> _DATA SECTION_

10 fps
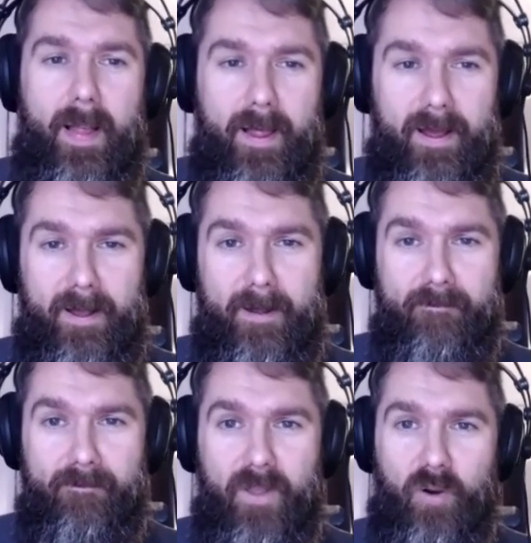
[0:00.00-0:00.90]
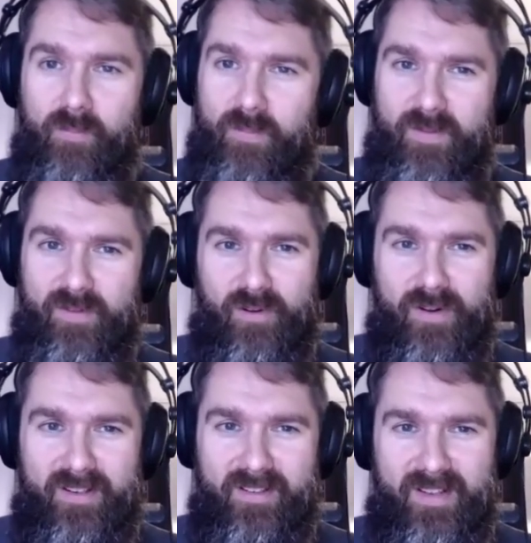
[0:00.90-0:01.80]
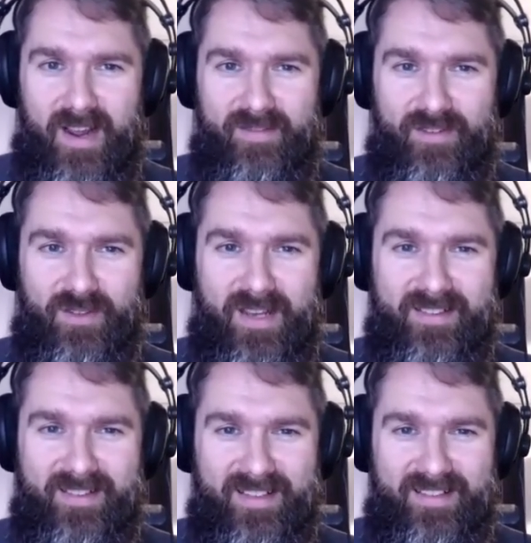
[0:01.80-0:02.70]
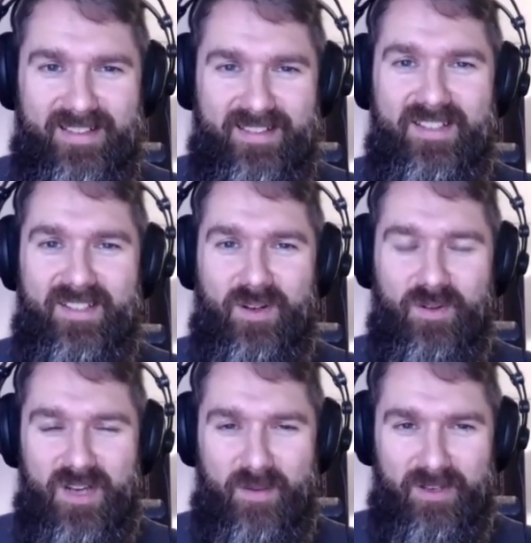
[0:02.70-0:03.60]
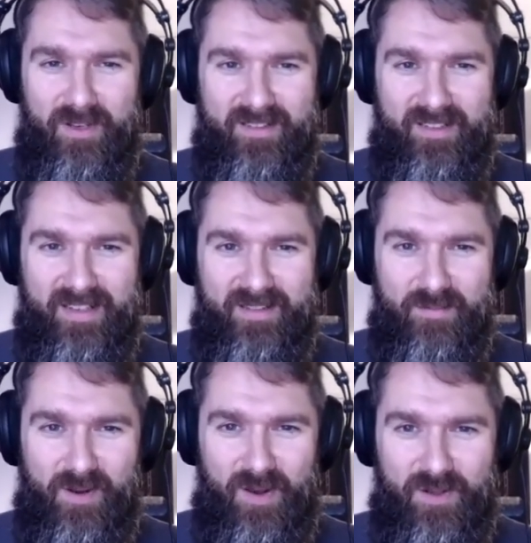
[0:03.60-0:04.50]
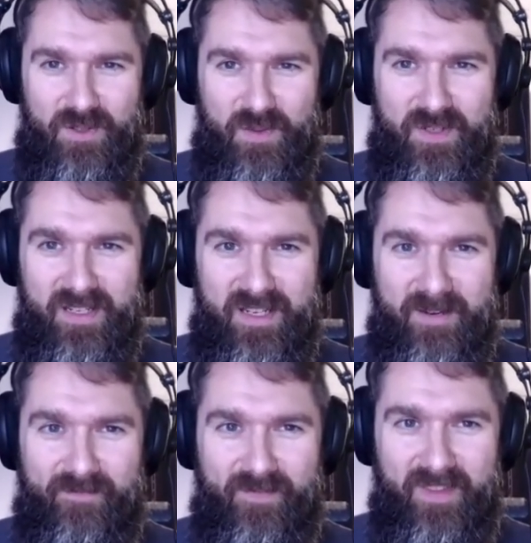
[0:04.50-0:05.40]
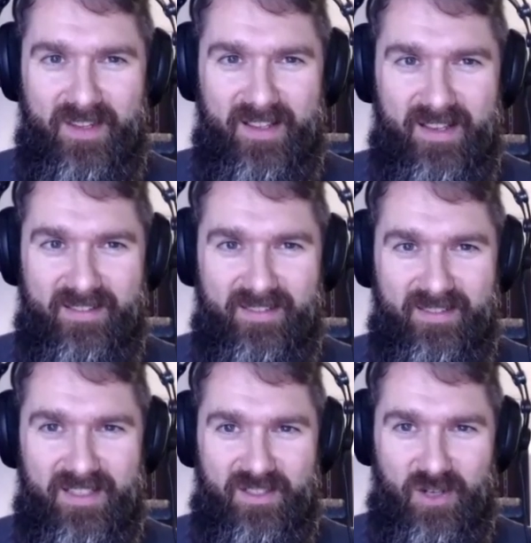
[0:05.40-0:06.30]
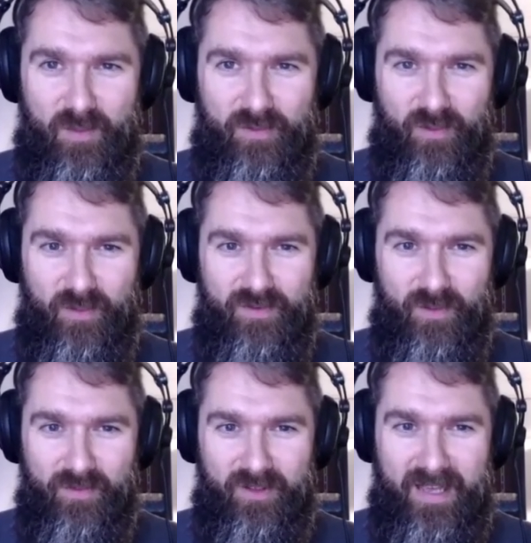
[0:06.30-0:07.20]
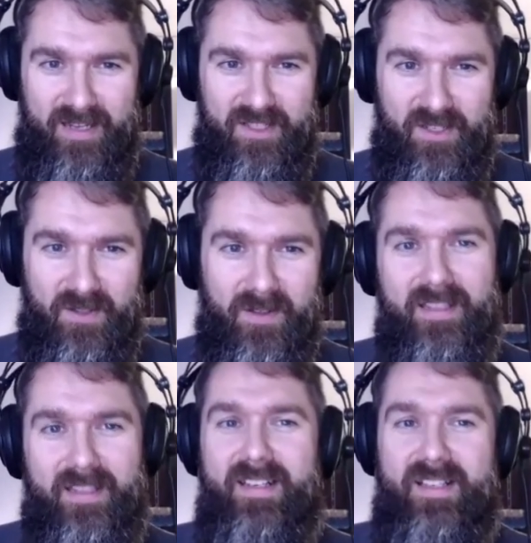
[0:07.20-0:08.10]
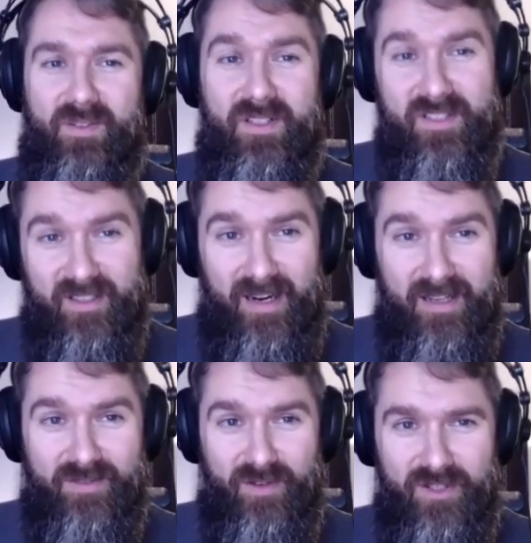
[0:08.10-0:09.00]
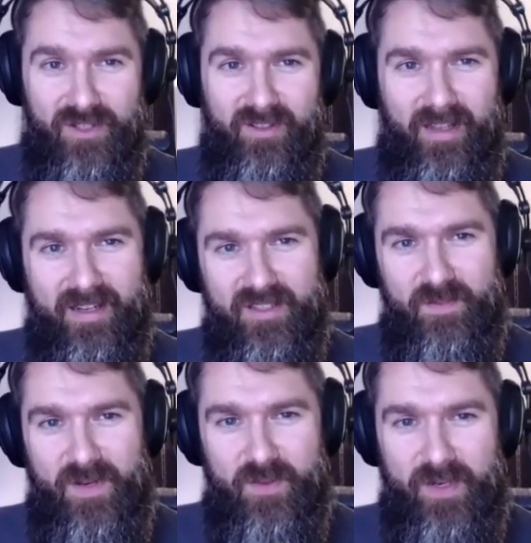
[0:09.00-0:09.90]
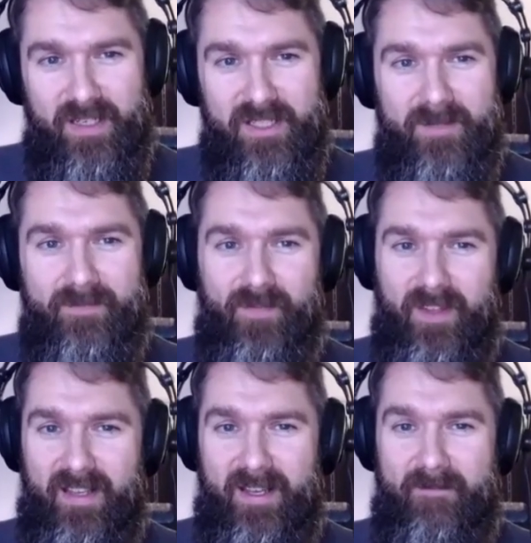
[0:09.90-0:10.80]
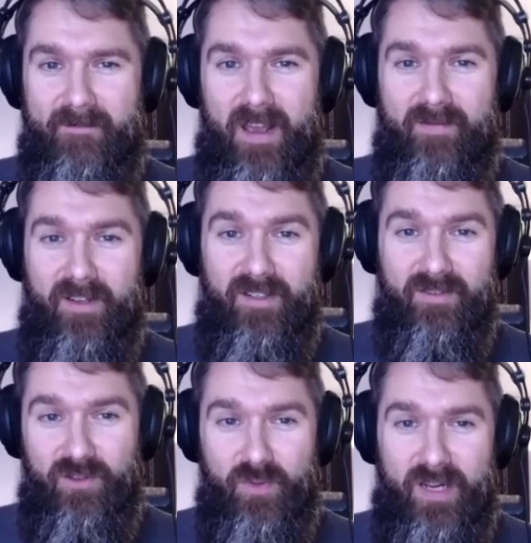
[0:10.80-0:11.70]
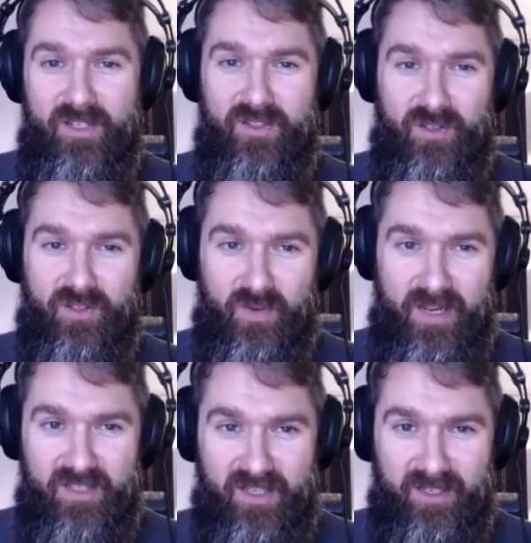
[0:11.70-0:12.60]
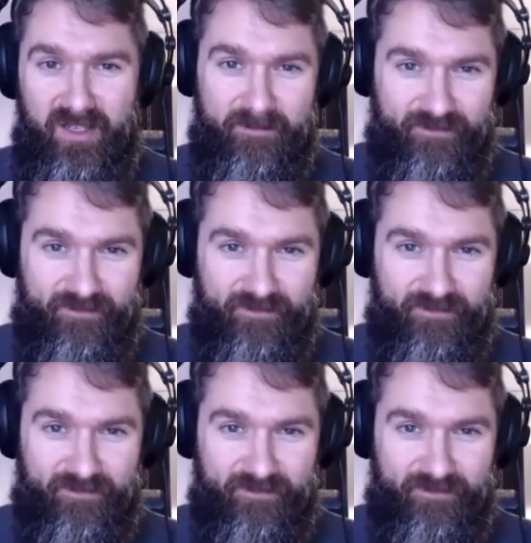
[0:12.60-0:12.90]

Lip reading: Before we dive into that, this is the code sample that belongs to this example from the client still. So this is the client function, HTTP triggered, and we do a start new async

> _EXERCISE DIRECTIONS_
Omit each picture, then return all of the listing exactly as it stands.

> _SOLUTION BELOW_
10 fps
[0:00.00-0:00.90]
[0:00.90-0:01.80]
[0:01.80-0:02.70]
[0:02.70-0:03.60]
[0:03.60-0:04.50]
[0:04.50-0:05.40]
[0:05.40-0:06.30]
[0:06.30-0:07.20]
[0:07.20-0:08.10]
[0:08.10-0:09.00]
[0:09.00-0:09.90]
[0:09.90-0:10.80]
[0:10.80-0:11.70]
[0:11.70-0:12.60]
[0:12.60-0:12.90]

Lip reading: Before we dive into that, this is the code sample that belongs to this example from the client still. So this is the client function, HTTP triggered, and we do a start new async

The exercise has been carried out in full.